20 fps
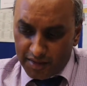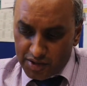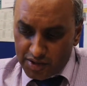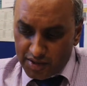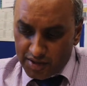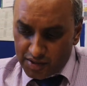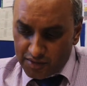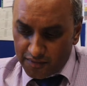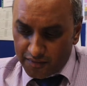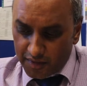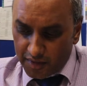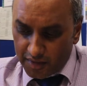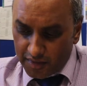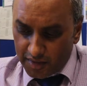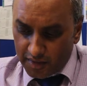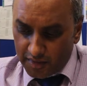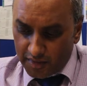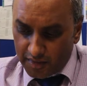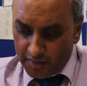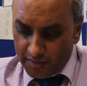needs
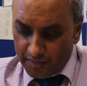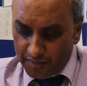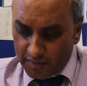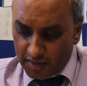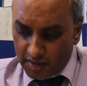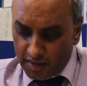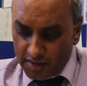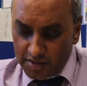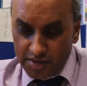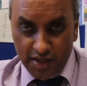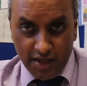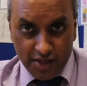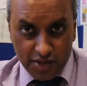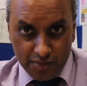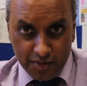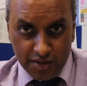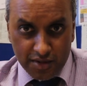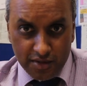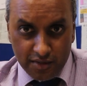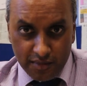further
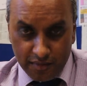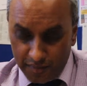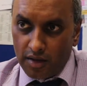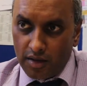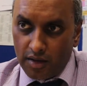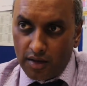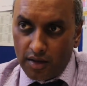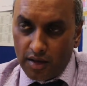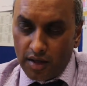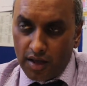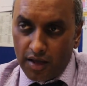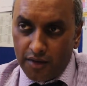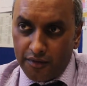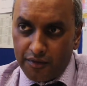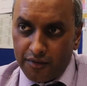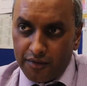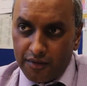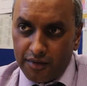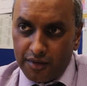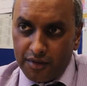assessment
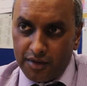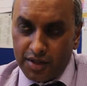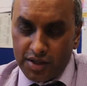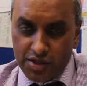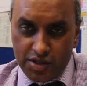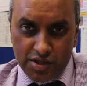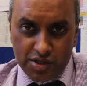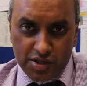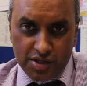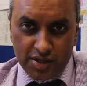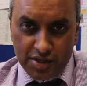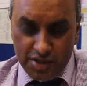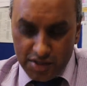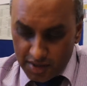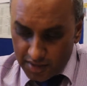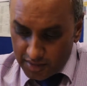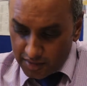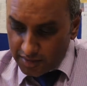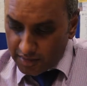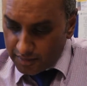if this is
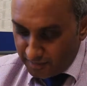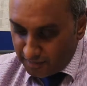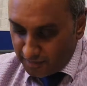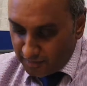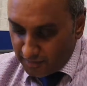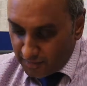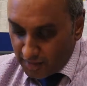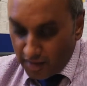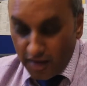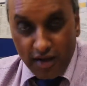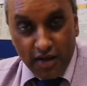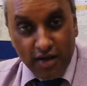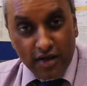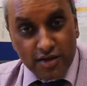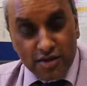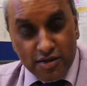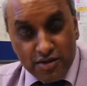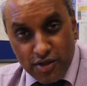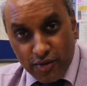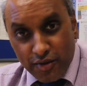considered.
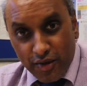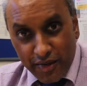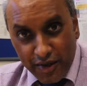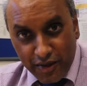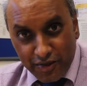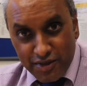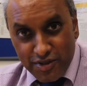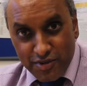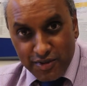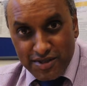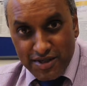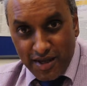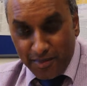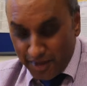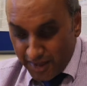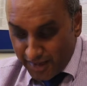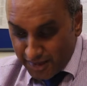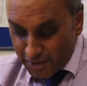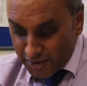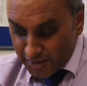So going on to
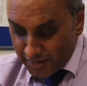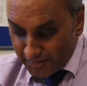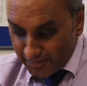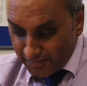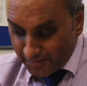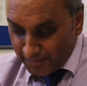examination.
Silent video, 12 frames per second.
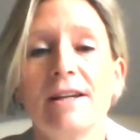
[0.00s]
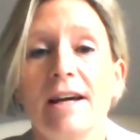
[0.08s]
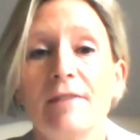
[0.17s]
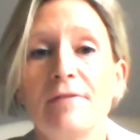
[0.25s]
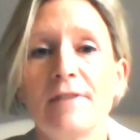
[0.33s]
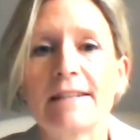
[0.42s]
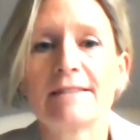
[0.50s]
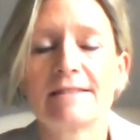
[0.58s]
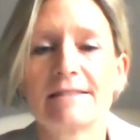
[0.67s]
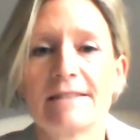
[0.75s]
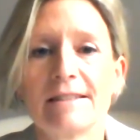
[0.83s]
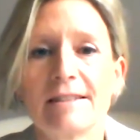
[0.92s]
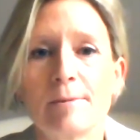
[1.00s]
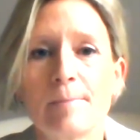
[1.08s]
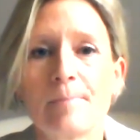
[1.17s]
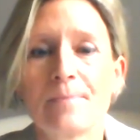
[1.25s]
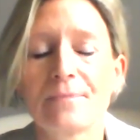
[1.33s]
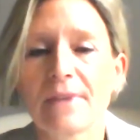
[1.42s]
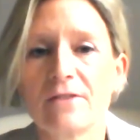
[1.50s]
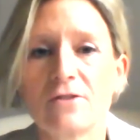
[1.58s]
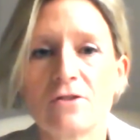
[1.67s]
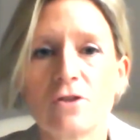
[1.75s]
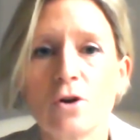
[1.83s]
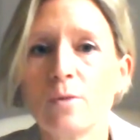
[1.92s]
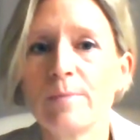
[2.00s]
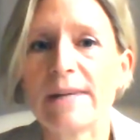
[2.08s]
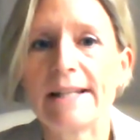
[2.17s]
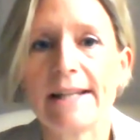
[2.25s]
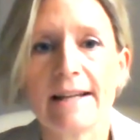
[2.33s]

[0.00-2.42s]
affects so many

=======

Retype the listing above exactly, pictures excluded.

# TASK SOLUTION
20 fps
needs
further
assessment
if this is
considered.
So going on to
examination.
Silent video, 12 frames per second.
[0.00s]
[0.08s]
[0.17s]
[0.25s]
[0.33s]
[0.42s]
[0.50s]
[0.58s]
[0.67s]
[0.75s]
[0.83s]
[0.92s]
[1.00s]
[1.08s]
[1.17s]
[1.25s]
[1.33s]
[1.42s]
[1.50s]
[1.58s]
[1.67s]
[1.75s]
[1.83s]
[1.92s]
[2.00s]
[2.08s]
[2.17s]
[2.25s]
[2.33s]

[0.00-2.42s]
affects so many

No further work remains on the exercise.